Weeping crucifix in Mumbai
- Location: Mumbai (Bombay), India
- Material: Wood

= Weeping crucifix in Mumbai =

Statue in Mumbai, India

The Weeping crucifix in Mumbai is a statue of the crucified Jesus in Mumbai (Bombay) which attracted widespread attention in 2012 after it was reported that water was seeping out of the statue's feet. Members of the local Catholic community believed the incident to be a miracle; a skeptic-rationalist and atheist author Sanal Edamaruku, provided evidence that the water stemmed from a faulty sewage system, which seeped due to capillary action. Edamaruku additionally accused Latin Christian priests of regularly scamming devotees and defrauding miracles to make money in order to build bigger and newer churches or convents, and mocked the Pope as "anti-science". A church representative admitted Edamaruku had the "right to doubt" and Christian activists said that the backlash was not for debunking the alleged "miracle", but for the defamatory statements made on live television. After which he became subsequently subject to multiple first information reports (FIR) under blasphemy laws. A Catholic lawyer and the Roman Catholic Archdiocese of Bombay called for him to apologise for the comments. He migrated to Finland to avoid being arrested under the blasphemy law.

== Phenomenon ==
On 5 March 2012, the feet of a statue of a crucified Jesus in Irla near to the Church of Our Lady of Velankanni (Mumbai) started dripping water and was discovered by a woman who reported it to the local parish priest; the dripping stopped on 8 March. The parish priest of the church, Augustine Palett, stated "whether science can explain what happened or not, a miracle did occur in Irla, namely that of having dozens of Christians, Hindus and Muslims pray together under the cross."

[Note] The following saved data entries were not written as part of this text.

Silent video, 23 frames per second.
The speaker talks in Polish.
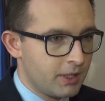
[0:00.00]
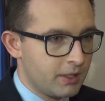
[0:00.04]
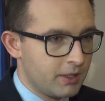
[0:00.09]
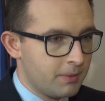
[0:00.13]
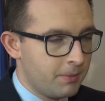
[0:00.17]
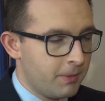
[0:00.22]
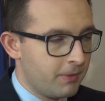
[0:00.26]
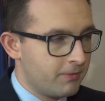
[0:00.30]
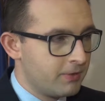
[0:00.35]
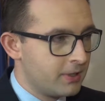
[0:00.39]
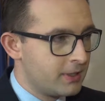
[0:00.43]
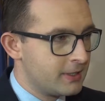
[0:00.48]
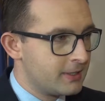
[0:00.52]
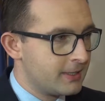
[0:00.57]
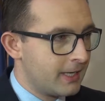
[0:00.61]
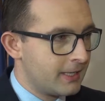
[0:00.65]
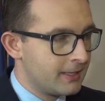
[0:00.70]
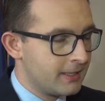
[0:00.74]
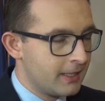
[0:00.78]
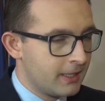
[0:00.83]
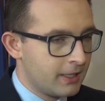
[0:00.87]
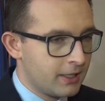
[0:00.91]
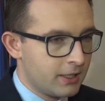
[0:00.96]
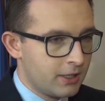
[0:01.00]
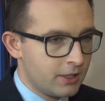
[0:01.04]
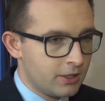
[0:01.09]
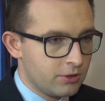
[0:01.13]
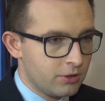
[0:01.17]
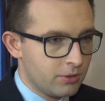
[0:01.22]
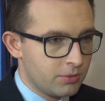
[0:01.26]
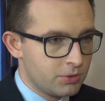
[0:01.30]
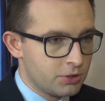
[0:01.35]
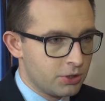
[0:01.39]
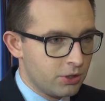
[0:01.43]
i pewnej strategii strategii
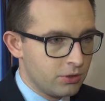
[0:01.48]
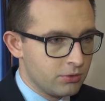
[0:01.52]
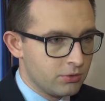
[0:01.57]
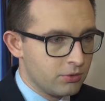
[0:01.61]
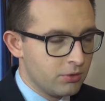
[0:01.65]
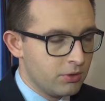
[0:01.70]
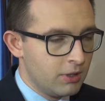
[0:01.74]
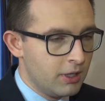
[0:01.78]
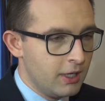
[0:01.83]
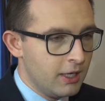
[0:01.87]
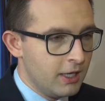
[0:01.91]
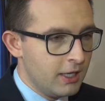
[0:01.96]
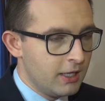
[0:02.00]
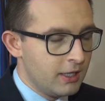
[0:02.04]
do przodu.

On 12 March, Agnelo Gracias, the auxiliary bishop of Mumbai, stated: "One can doubt if this has a supernatural cause. I have not seen the cross yet. It is quite possible that water dripping from it may have a natural explanation."

== Scientific explanation ==
The Indian rationalist Sanal Edamaruku was invited to investigate by TV9 of Mumbai with the consent of the church authorities. He went with an engineer to the site where the alleged miracle had happened, and traced the source of the drip to the rear side. Edamaruku found that the water was seeping through the feet because of capillary action and faulty plumbing. Moisture on the wall where the statue was mounted seemed to be coming from an overflowing drain, which was in turn fed by a pipe that issued from a nearby toilet.

In a debate on TV9, Bishop Agnelo Gracias from Mumbai said, "We will never say it is a miracle. The church will investigate and investigate very carefully." He said it was possible this particular incident had "natural causes" and agreed that Edamaruku has a "right to doubt."

== Aftermath ==
After Edamaruku's televised comments mocking the Catholic Church and the Pope, Catholic Secular Forum filed 17 first information reports against Edamaruku under IPC section 295-A, a blasphemy law of India. The Roman Catholic Archdiocese of Bombay was not involved with the criminal charges, but issued a statement asking for his apology; they also asked for the prosecution to drop the charges. The All India Catholic Union said the law was being applied incorrectly. Colin Gonsalves, the founder of the India Center for Human Rights and Law, stated his opinion that no criminal offence had been committed. There were further complaints that the law was being misused to suppress free speech. Vishal Dadlani and James Randi spoke publicly in support of Edamaruku. On 31 July 2012, Edamaruku left India and settled in Finland. As of 2014, the Catholic Secular Forum were still saying they would call for his prosecution if he returned to India.